In Melbourne, where Brown had moved for her studies, she joined a club and rode a few criteriums. "The feeling of wanting to be competitive in this sport was there almost immediately. One day I was searching the internet for road races because I wanted to do a proper road race on criteriums."

First-time success at the Tour Down Under

The first thing on the agenda was the national championships. "I remember there was a button you could click to sign up, and I did," says Brown. Just over six months after discovering the road bike, she was at the start line for the title race in January 2016. She didn't finish the race, but it was the start of her successful career.

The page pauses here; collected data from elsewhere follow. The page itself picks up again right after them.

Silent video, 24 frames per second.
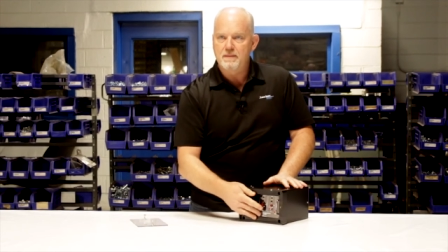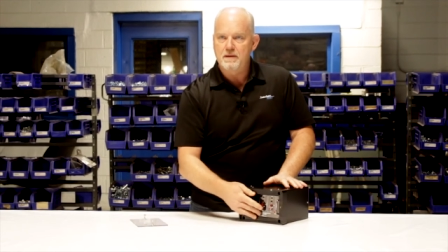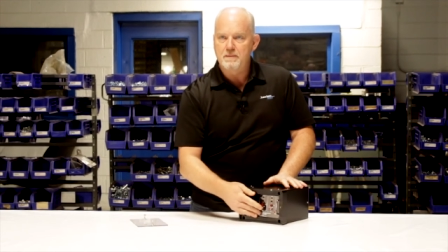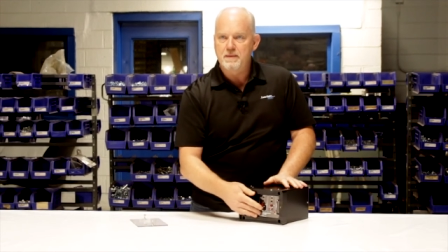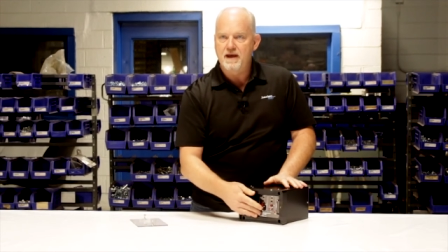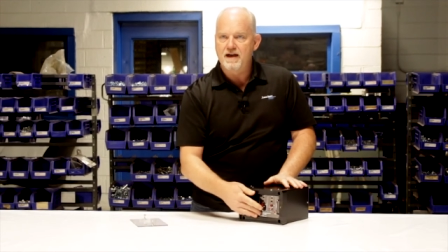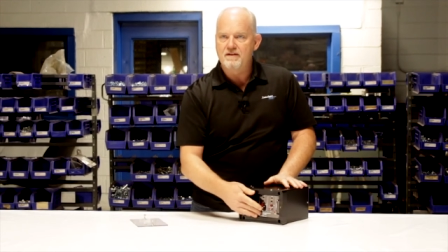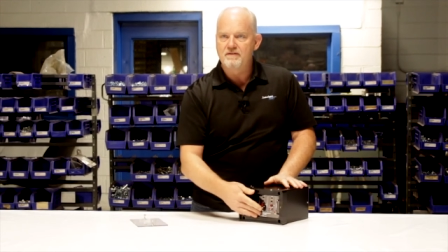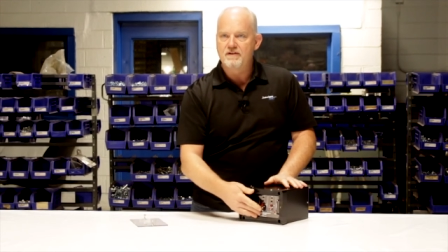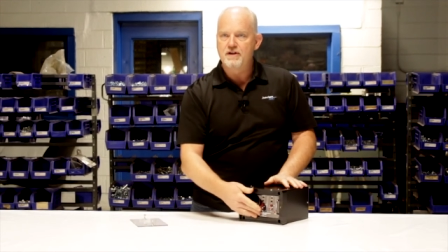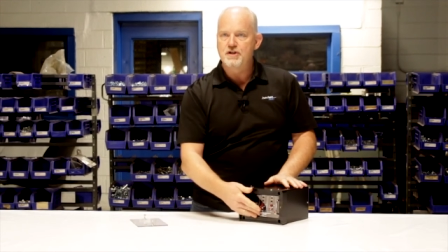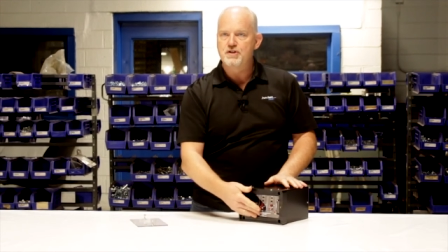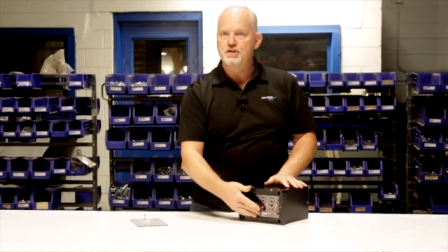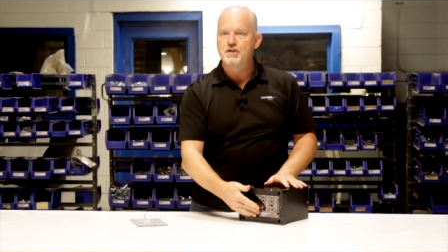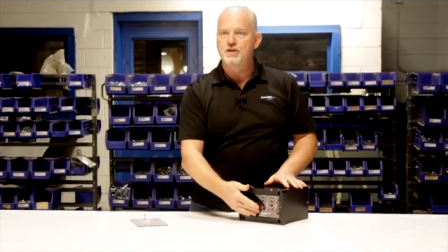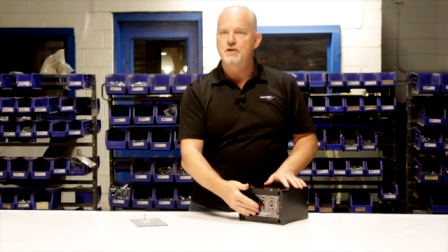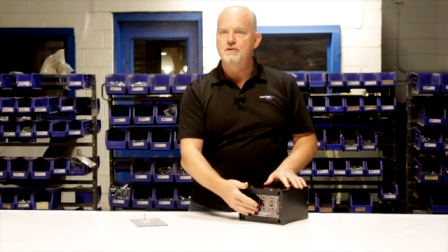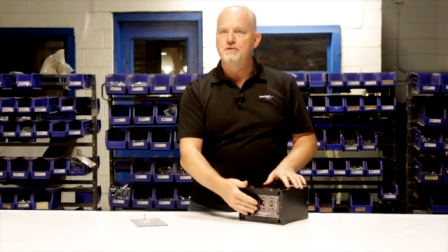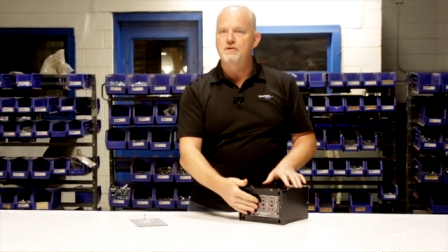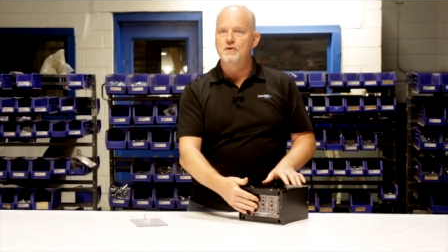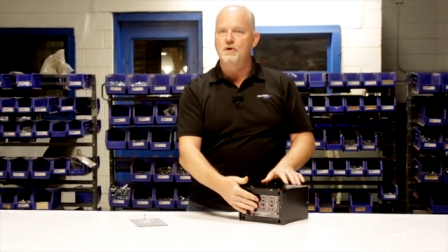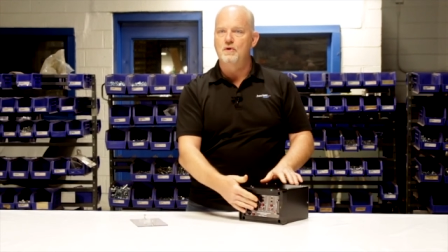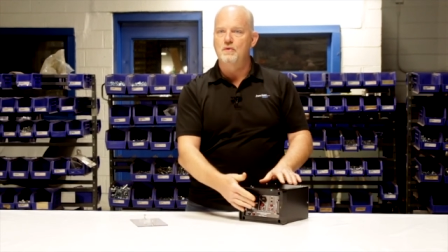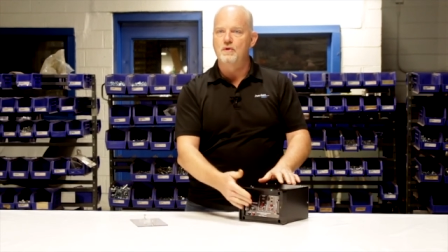may have an
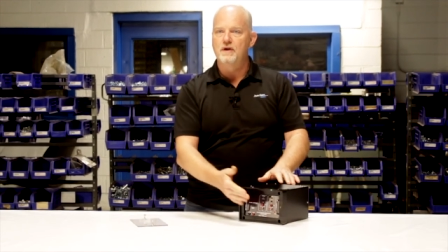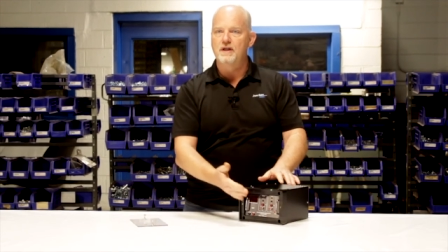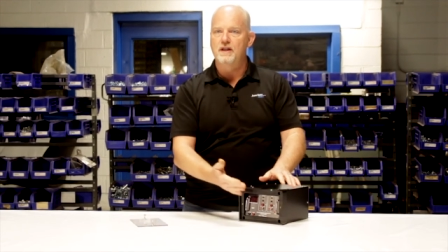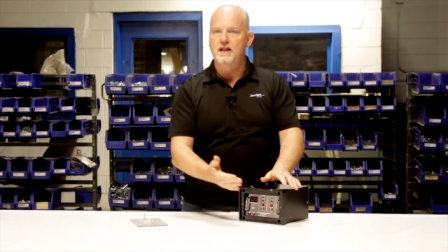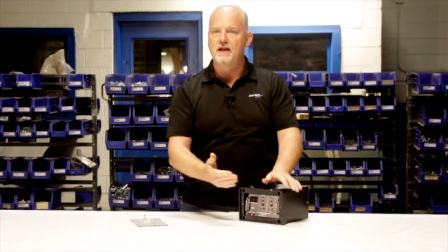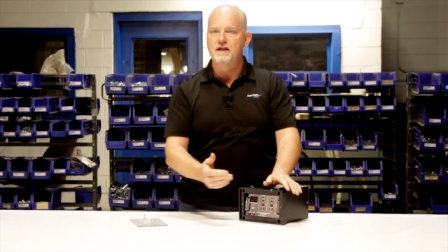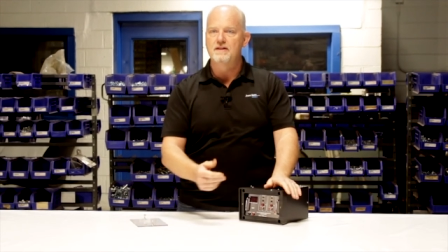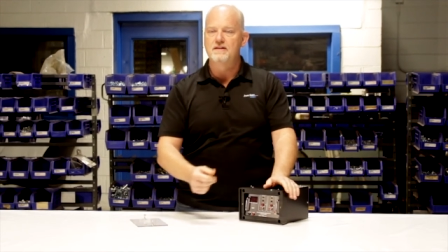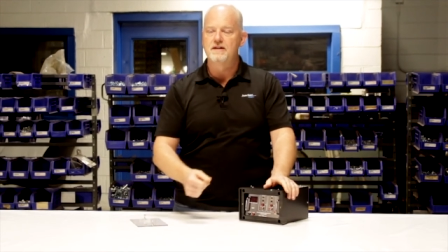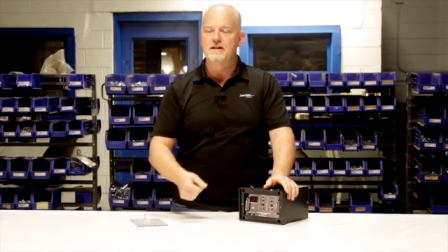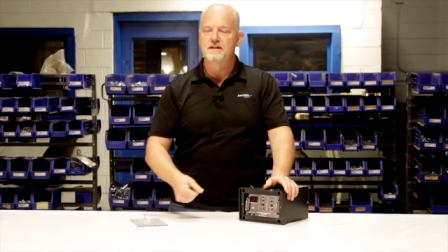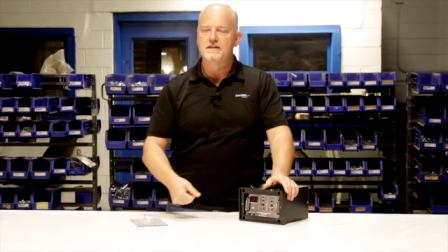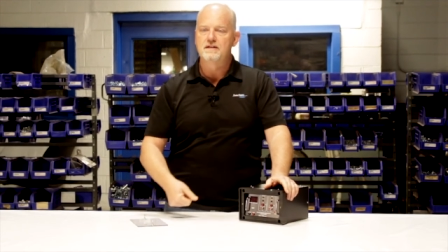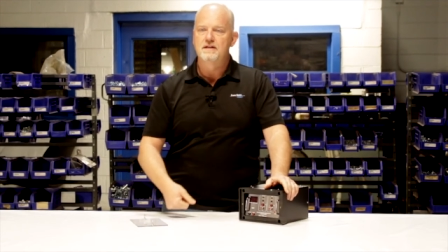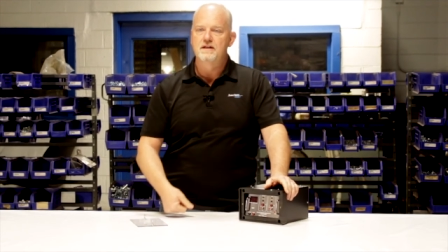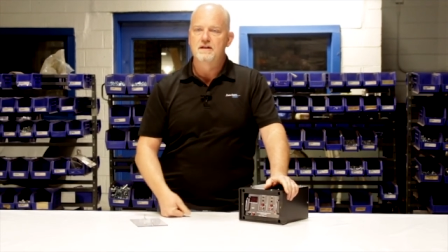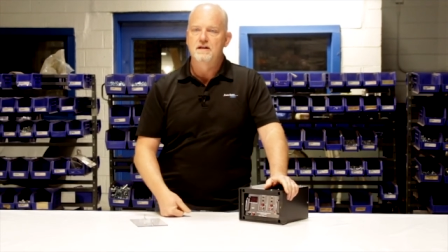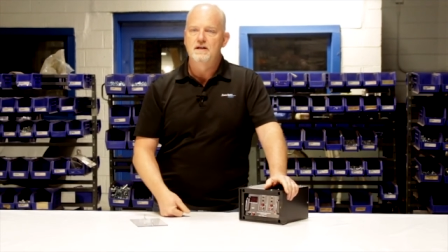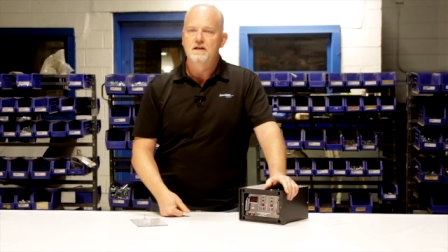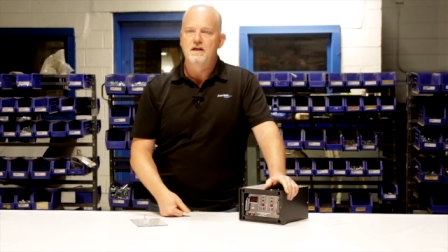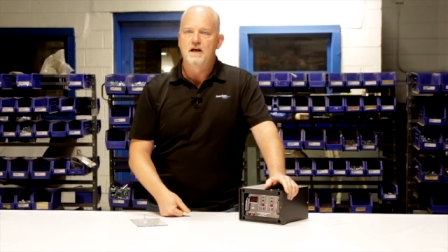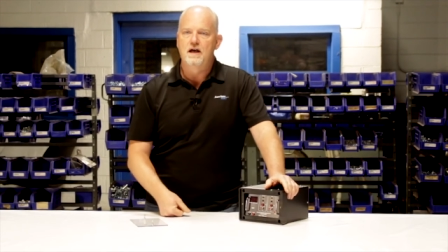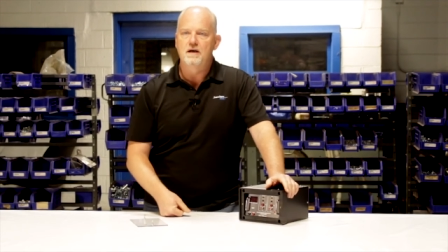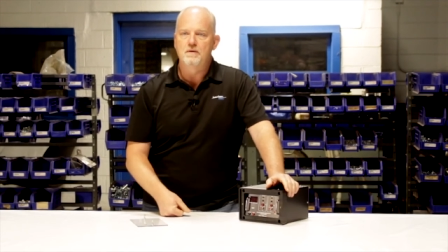issue to a relay that,
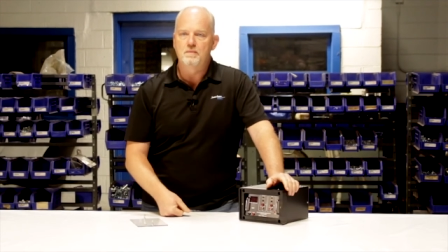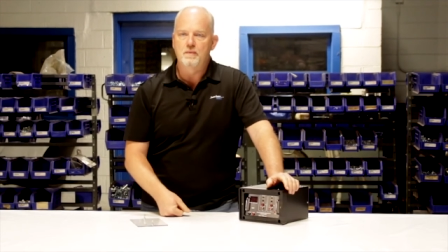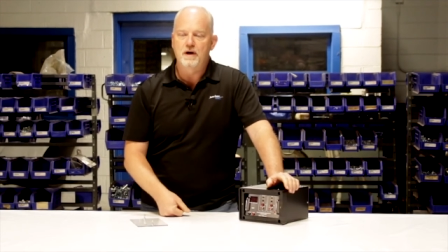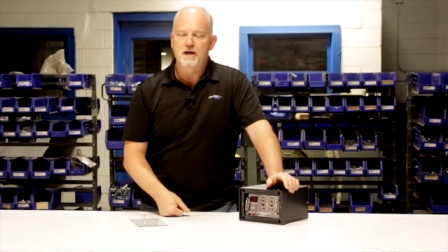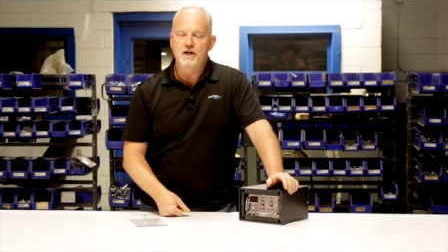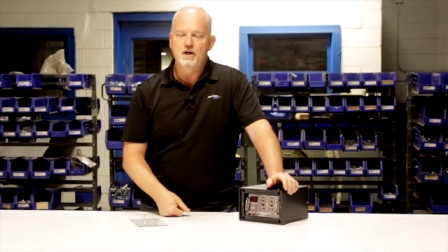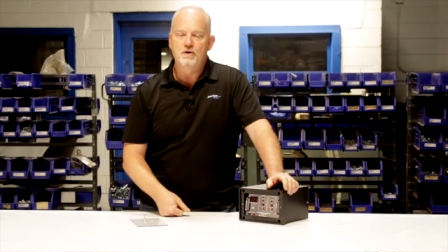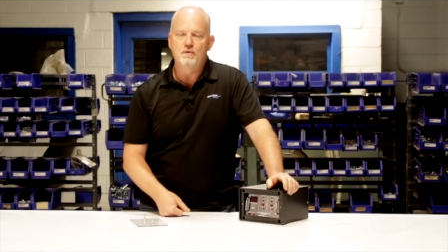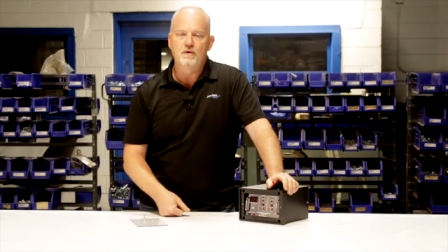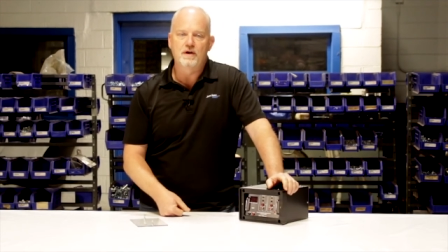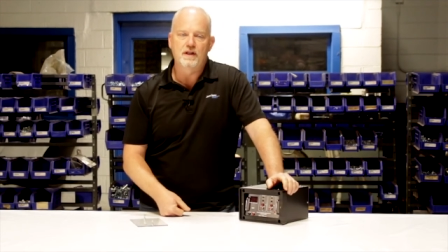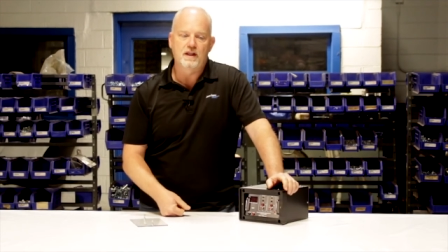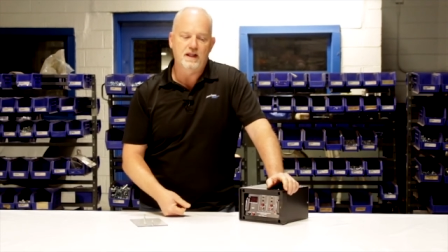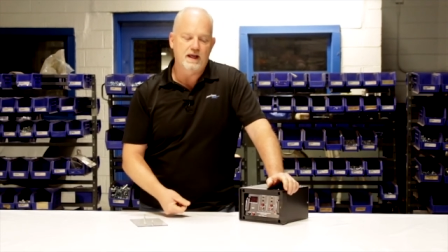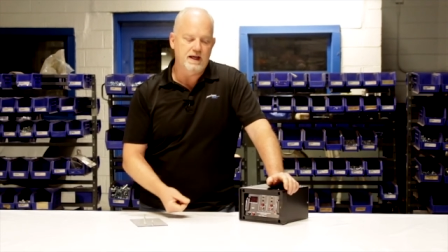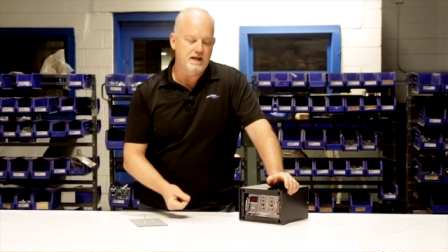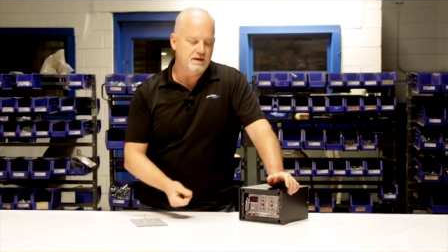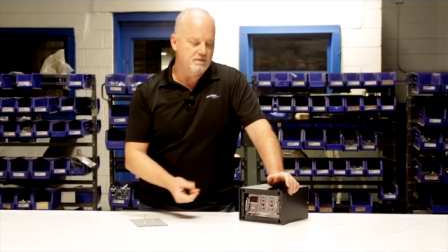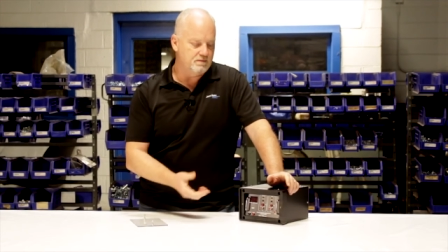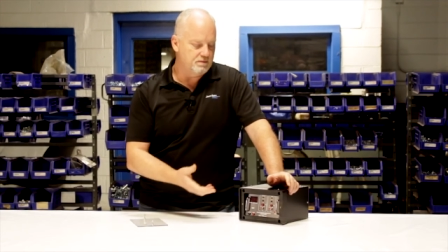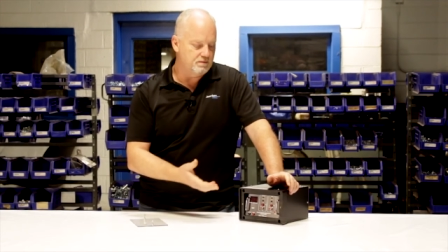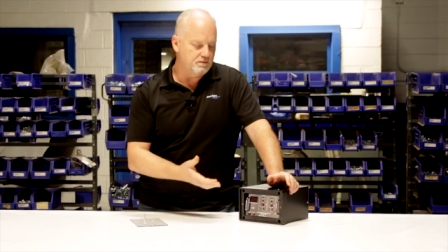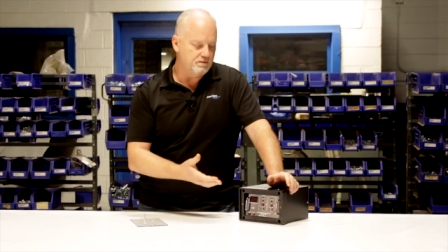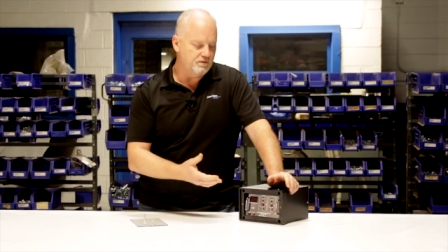a brand new
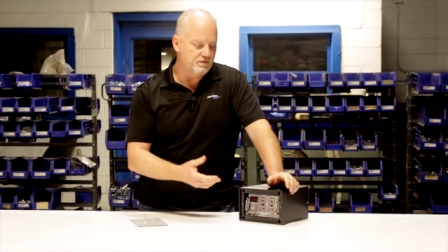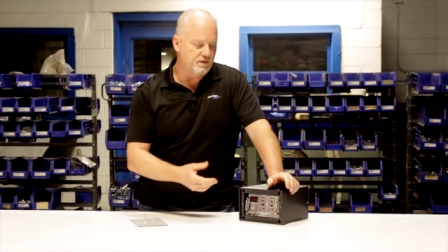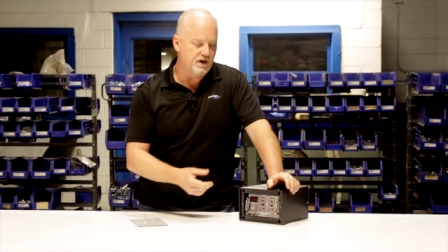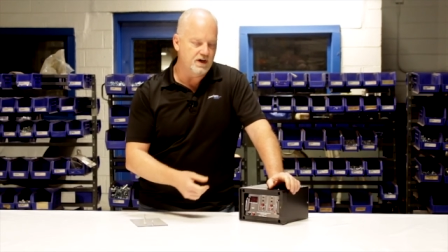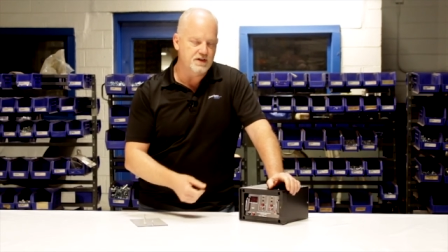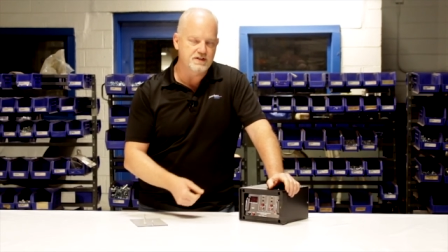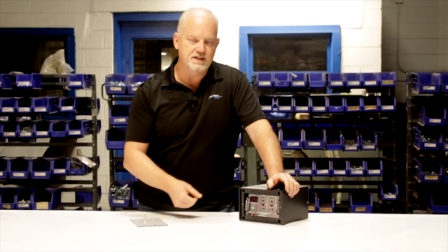relay very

Good performances in a national racing series qualified her for higher challenges in Europe. In 2018, she rode alongside Lisa Brennauer and Elisa Longo Borghini for the British Wiggle High5 team for a few months, having previously become Oceania time trial champion and runner-up in the road race and received a scholarship from the Amy Gillett Foundation (Amy Gillett was an Australian cyclist who died in a training accident in Germany in 2005 when she was hit by a car while preparing for the Tour of Thuringia; the foundation's main aim is to make cycling safer in Australia). She finally signed her first professional contract in 2019 with the Australian team Mitchelton-Scott, which now competes as Liv Jayco AlUla.

Her second race in the new jersey was the Australian Time Trial Championships, which she won for the first time and by a clear margin. Then it was off to the Tour Down Under. "I had the impression that I wouldn't have many chances in a new sport, a new team," she recalled. However, she proved herself wrong. "On the third day, the sports director said to me: 'This stage really suits you, Grace'". He was proved right: Brown won the stage, celebrating her first professional victory after a "very, very, very long sprint."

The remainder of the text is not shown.